Did you read the article?” I asked several friends.  “No,” was the most common, embarrassed reply. I didn’t want to either, for fear of nightmares.  But when I saw both Reggie’s and Mo’s names in the byline, I was moved to read what they wrote. By reporting the Exeter PD’s officers’ testimonies, they unpacked a very human story of the discovery of a monstrous event, a meltdown of human values so clear even a dog would recognize it. “I’ve gained a lot of respect for the officers,” Mo told me later.  “for what they have to face.”

Mo was born a girl. When I complimented her on the article, she said quietly “I was there the whole day.  I heard all the testimonies, saw all the photos.  He (meaning the accused) was sitting right there in the courtroom.” I offered my sympathy. “I had to tell myself  ‘Just breathe. This is my job.  Write it down.’”
Reggie is the father of two small children, one a little girl.  It couldn’t have been easy for him either.  But this is a community’s story, not just a family’s. In publishing the story’s elements as they unfurl, they offer us a chance to see where we may have failed this child, which may instruct us how to help the next.
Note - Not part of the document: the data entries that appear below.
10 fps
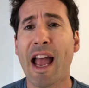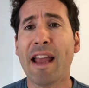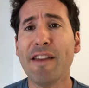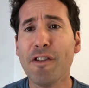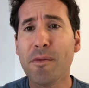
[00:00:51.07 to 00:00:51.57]

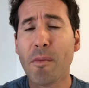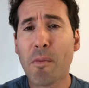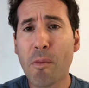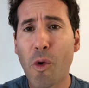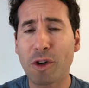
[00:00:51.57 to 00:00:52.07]
Even
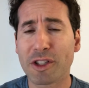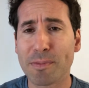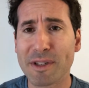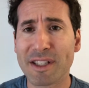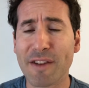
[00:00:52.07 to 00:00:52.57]
more
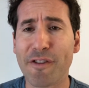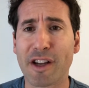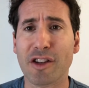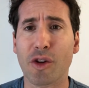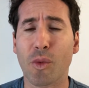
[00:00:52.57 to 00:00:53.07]
specific
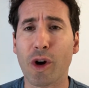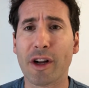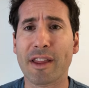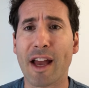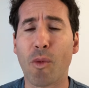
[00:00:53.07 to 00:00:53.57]
to the
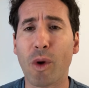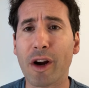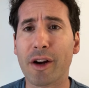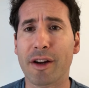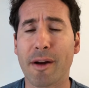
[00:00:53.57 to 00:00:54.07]
work that we're
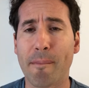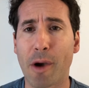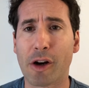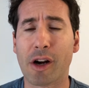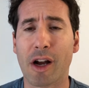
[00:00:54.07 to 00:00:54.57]
going to
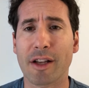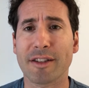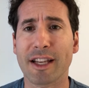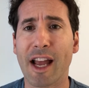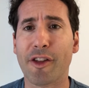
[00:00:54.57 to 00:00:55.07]
embark on
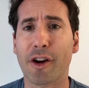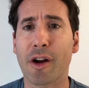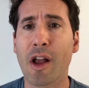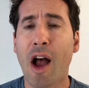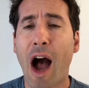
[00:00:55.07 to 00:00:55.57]
together,
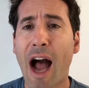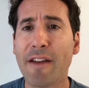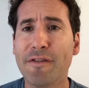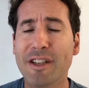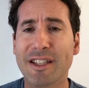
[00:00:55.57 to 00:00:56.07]

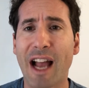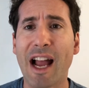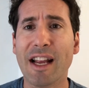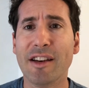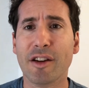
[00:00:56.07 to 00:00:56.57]
I've
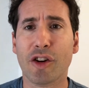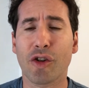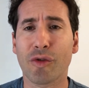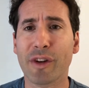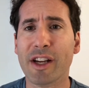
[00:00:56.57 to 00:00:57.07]
designed
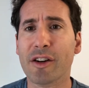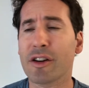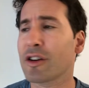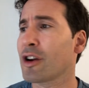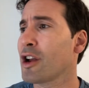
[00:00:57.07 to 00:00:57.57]

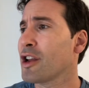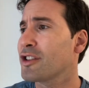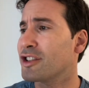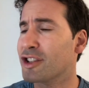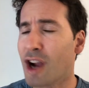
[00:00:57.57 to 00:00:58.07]
career
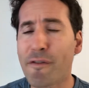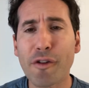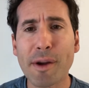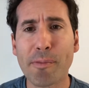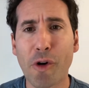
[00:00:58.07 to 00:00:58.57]

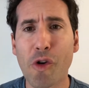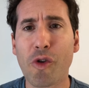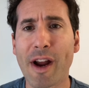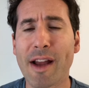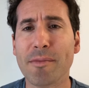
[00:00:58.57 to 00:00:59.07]
discovery
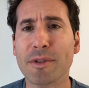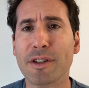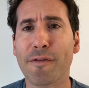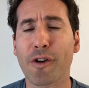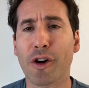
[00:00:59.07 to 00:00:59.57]
programs
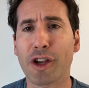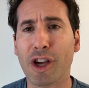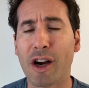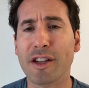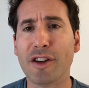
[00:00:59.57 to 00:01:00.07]
for
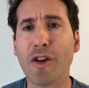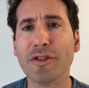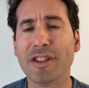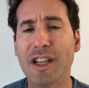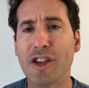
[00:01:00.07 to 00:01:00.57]
young
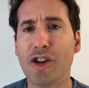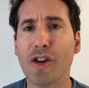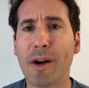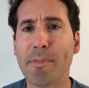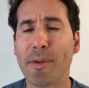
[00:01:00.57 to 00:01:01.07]
adults in
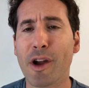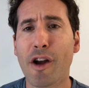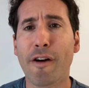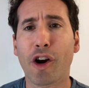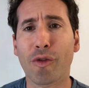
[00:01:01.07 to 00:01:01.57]
Europe,
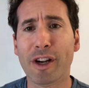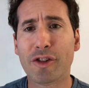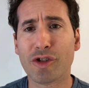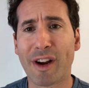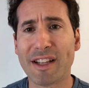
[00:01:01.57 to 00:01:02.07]
career
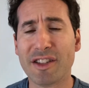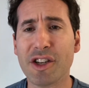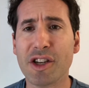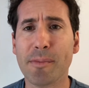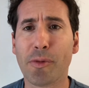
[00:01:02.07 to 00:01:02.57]

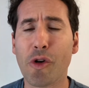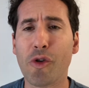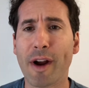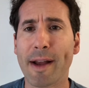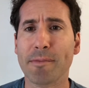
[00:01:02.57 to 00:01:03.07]
transition
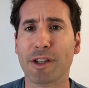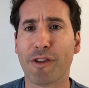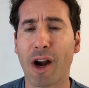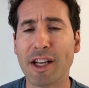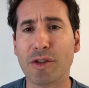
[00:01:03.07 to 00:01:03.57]
programs
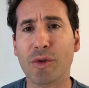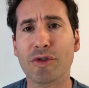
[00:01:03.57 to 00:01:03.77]
for high school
Sophia’s great-grandmother was also born a girl. One morning this May she unfurled her story of trying to get CPS and other agencies to intervene, knowing something was horribly wrong. She also bemoaned CPS’s decision to give custody of the remaining daughter to her blood father, who never wanted her in the first place. That fact gave me, also born a girl, cold chills.

A simple majority of the world’s population is born girls. I don’t know whether that makes us more expendable or more valuable, but I do know that few of us become women without experiencing some kind of male tyranny.  Unfortunately, we are not alone: male tyranny is also exerted against males, with just as devastating consequences.  And I’ve witnessed enough female tyranny to know it isn’t carried on the Y chromosome alone.

What are we to feel, much less do, about this young man who tortured a 3-year-old with his manhood? “Sometimes you gotta thin the herd,” a friend replied to my question, a soft way of saying what I was feeling. My own tyranny was in full bloom: off with his head. Then I remembered I’m a Quaker. Quakers have been against capital punishment for centuries.  Then there’s “due process.”

I think the important thing is that we embrace this story, not run from it. The Bible, which many of us use to guide ourselves on a moral path, contains stories of just such horrors as well as proscriptions against them. It’s in our genes to treat others as worthless; we can’t keep it from cropping up. But maybe we can learn to protect or comfort each other better when it does.